More on the Great Highway 82 debate
Glenwood Springs, CO Colorado
The release of a draft report of the “State Highway 82 Corridor Optimization Study,” being prepared jointly by the Colorado Department of Transportation, Garfield County and the city of Glenwood Springs; and the public presentation at the community center a couple months ago, have once again created a storm of public comment. So I might as well add my thoughts to the maelstrom.
The draft report contains 22 alternatives. The first six can be classified as “mini-solutions,” tinkering with traffic signals or intersection turning patterns along Grand Avenue, or a new I-70 interchange at Devereux Road. None of these proposals would do anything to reduce the traffic on Grand Avenue, and are therefore totally inadequate to cope with projected future traffic volumes.
A couple of other alternative are also questionable. One would divert Grand Avenue traffic to Colorado Avenue (one-way south) and Cooper Avenue (one-way north). The other adopts the long-proposed South Bridge connection from Midland Avenue to Highway 82 without any improvement of Midland Avenue.
Three other alternatives also involve Midland Avenue. For Midland Avenue to be able to serve future traffic needs, it would have to be converted to a three- or four-lane highway without the fifty or more driveway entrances. This could not be accomplished without massive condemnation of Midland Avenue properties at a cost of at least $20,000,000. The Midland Avenue alternatives also have the following shortcomings when compared with the railroad corridor alternatives: They involve a two- to three-times greater length of construction; require westbound I-70 traffic to drive an extra four miles to use that route instead of Grand Avenue to get through Glenwood Springs; and would require another crossing of the Roaring Fork to divert a major amount of local commuter traffic from continuing to use Grand Avenue.
Alternative 12, tunneling along the base of Lookout Mountain, with its estimated $600 million cost, can be seriously considered only when money grows on trees.

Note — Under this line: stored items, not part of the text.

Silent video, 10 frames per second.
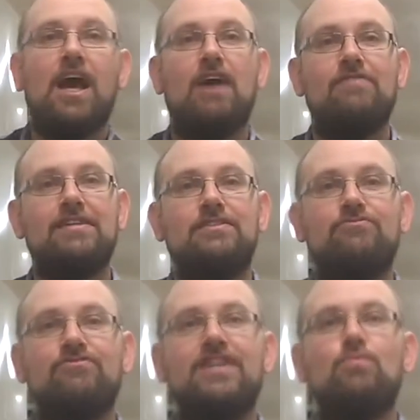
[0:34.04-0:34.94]
are
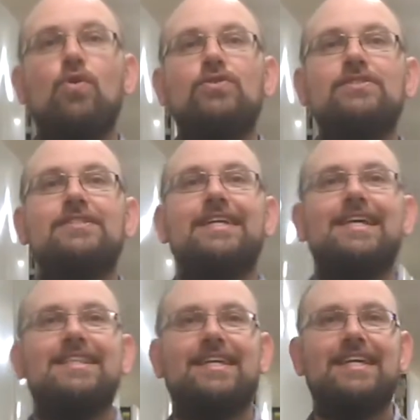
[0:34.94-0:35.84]
acid-free ones.
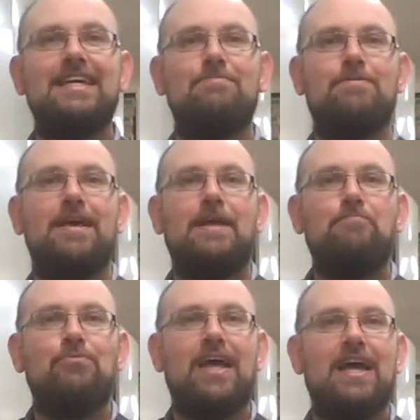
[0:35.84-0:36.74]
They keep
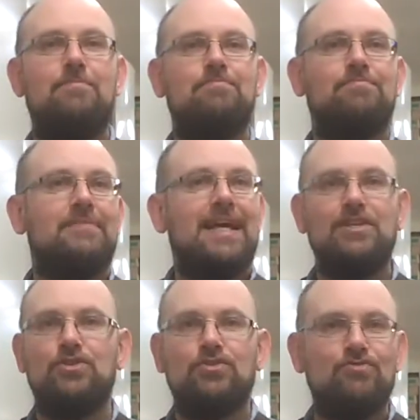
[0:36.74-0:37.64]

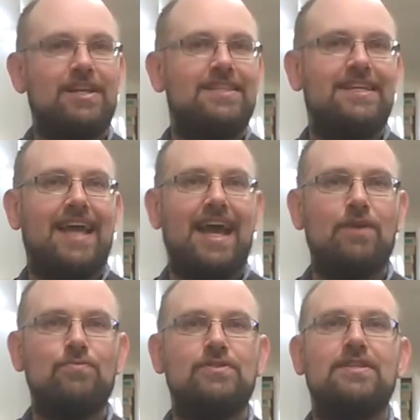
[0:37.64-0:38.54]
any dust or anything
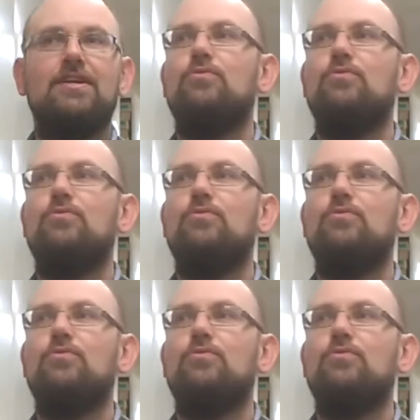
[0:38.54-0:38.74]
out.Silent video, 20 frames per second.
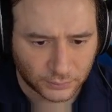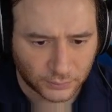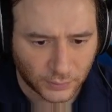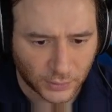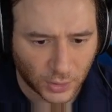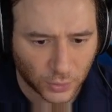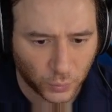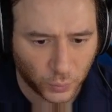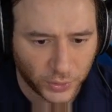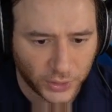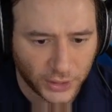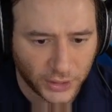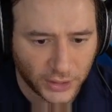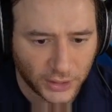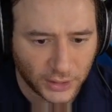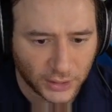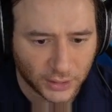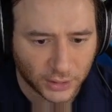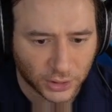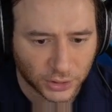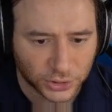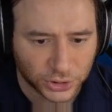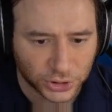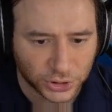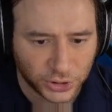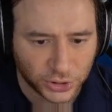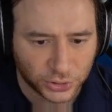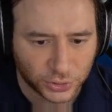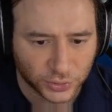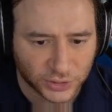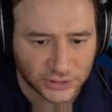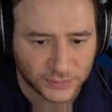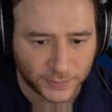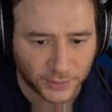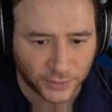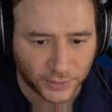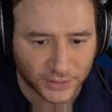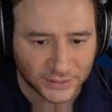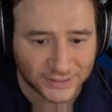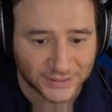We continue to
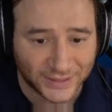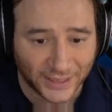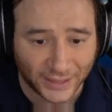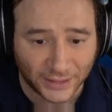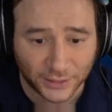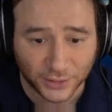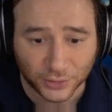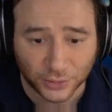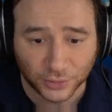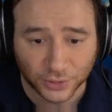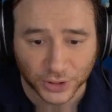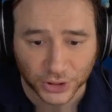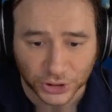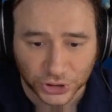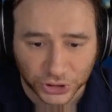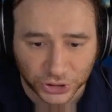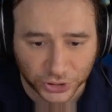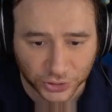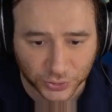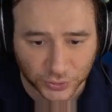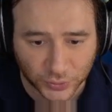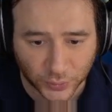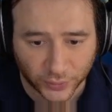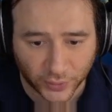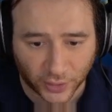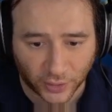experience technical issues with our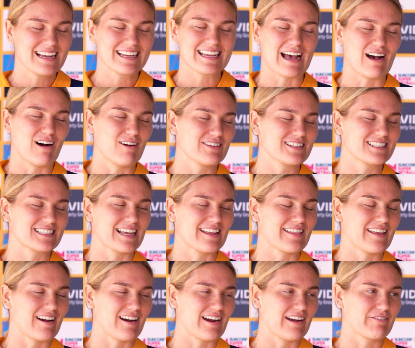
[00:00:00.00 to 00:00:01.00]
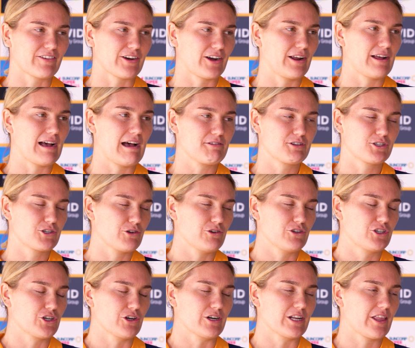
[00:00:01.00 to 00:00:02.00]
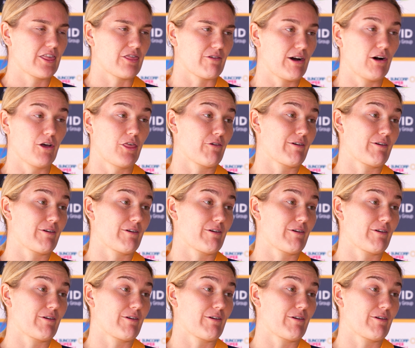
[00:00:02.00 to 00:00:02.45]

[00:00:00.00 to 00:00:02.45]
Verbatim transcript: yeah, obviously they've got two shooting threats orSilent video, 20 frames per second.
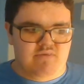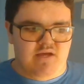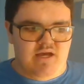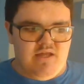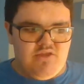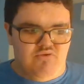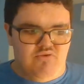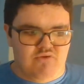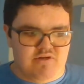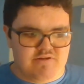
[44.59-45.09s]

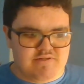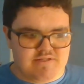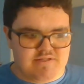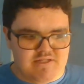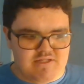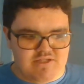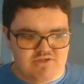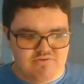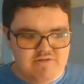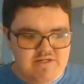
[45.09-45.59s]
on the road
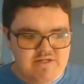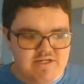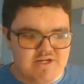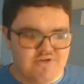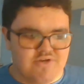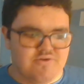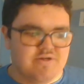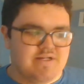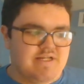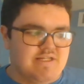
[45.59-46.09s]
to
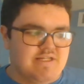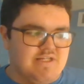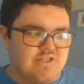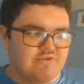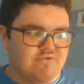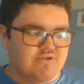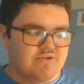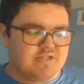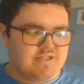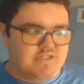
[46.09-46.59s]
300, he's on
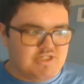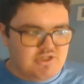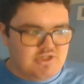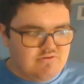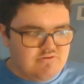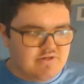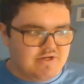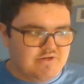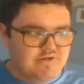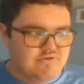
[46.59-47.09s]
the road to
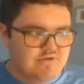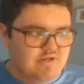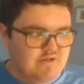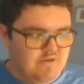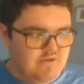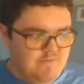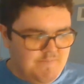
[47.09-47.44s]
200,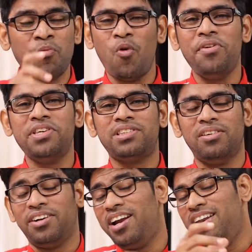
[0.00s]
movies
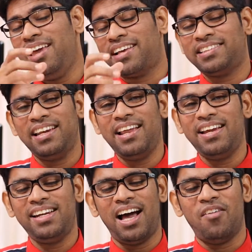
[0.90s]
really
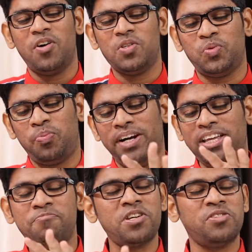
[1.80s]
excellent. I was pretty
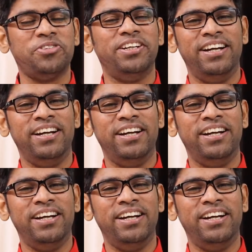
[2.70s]
impressed with the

The remaining ten alternatives all involve construction in the railroad corridor, which kindles the emotions of a vociferous opposition, who throw up a number of objections: It will pave over a pristine river valley; it will destroy a treasured bicycle/pedestrian trail; and it will divide the city. How valid are these complaints? The only area that would be paved is within the 100 foot right-of-way of the railroad, a historical transportation corridor dating back to 1887. The rest of the Roaring Fork Valley would be undisturbed, with space for a relocated bicycle/pedestrian trail. The same arguments were heard when plans were announced to construct I-70 through “pristine” Glenwood Canyon (through which both a railroad and a highway had been operating since 1887 and 1902, respectively). The environmentally-sensitive design and construction of I-70 through the canyon has won accolades worldwide, and its presence does not seem to discourage the use and enjoyment of the accompanying bicycle/pedestrian trail along the river. As for dividing the city, it is the Roaring Fork River that divides Glenwood Springs, and the use of the railroad alignment is not going to alter that fact. And isn’t the heart of the city now being divided by the volume of traffic on Grand Avenue? One consideration that should not be overlooked is that the alignment and design of whichever of these alternates is selected should be compatible with the city’s development plans for the confluence area.
In conclusion, all of this discussion and any hysteria associated with the relative merits or demerits of any and all of the most feasible alternatives is most likely little more than a tempest in a teapot, since the final selection of the “preferred alternative” will come from the mandated full-blown Environmental Impact Statement, based on a comprehensive analysis and comparison of all of the environmental, socioeconomic and cost considerations associated with both construction and operation of the most attractive alternatives.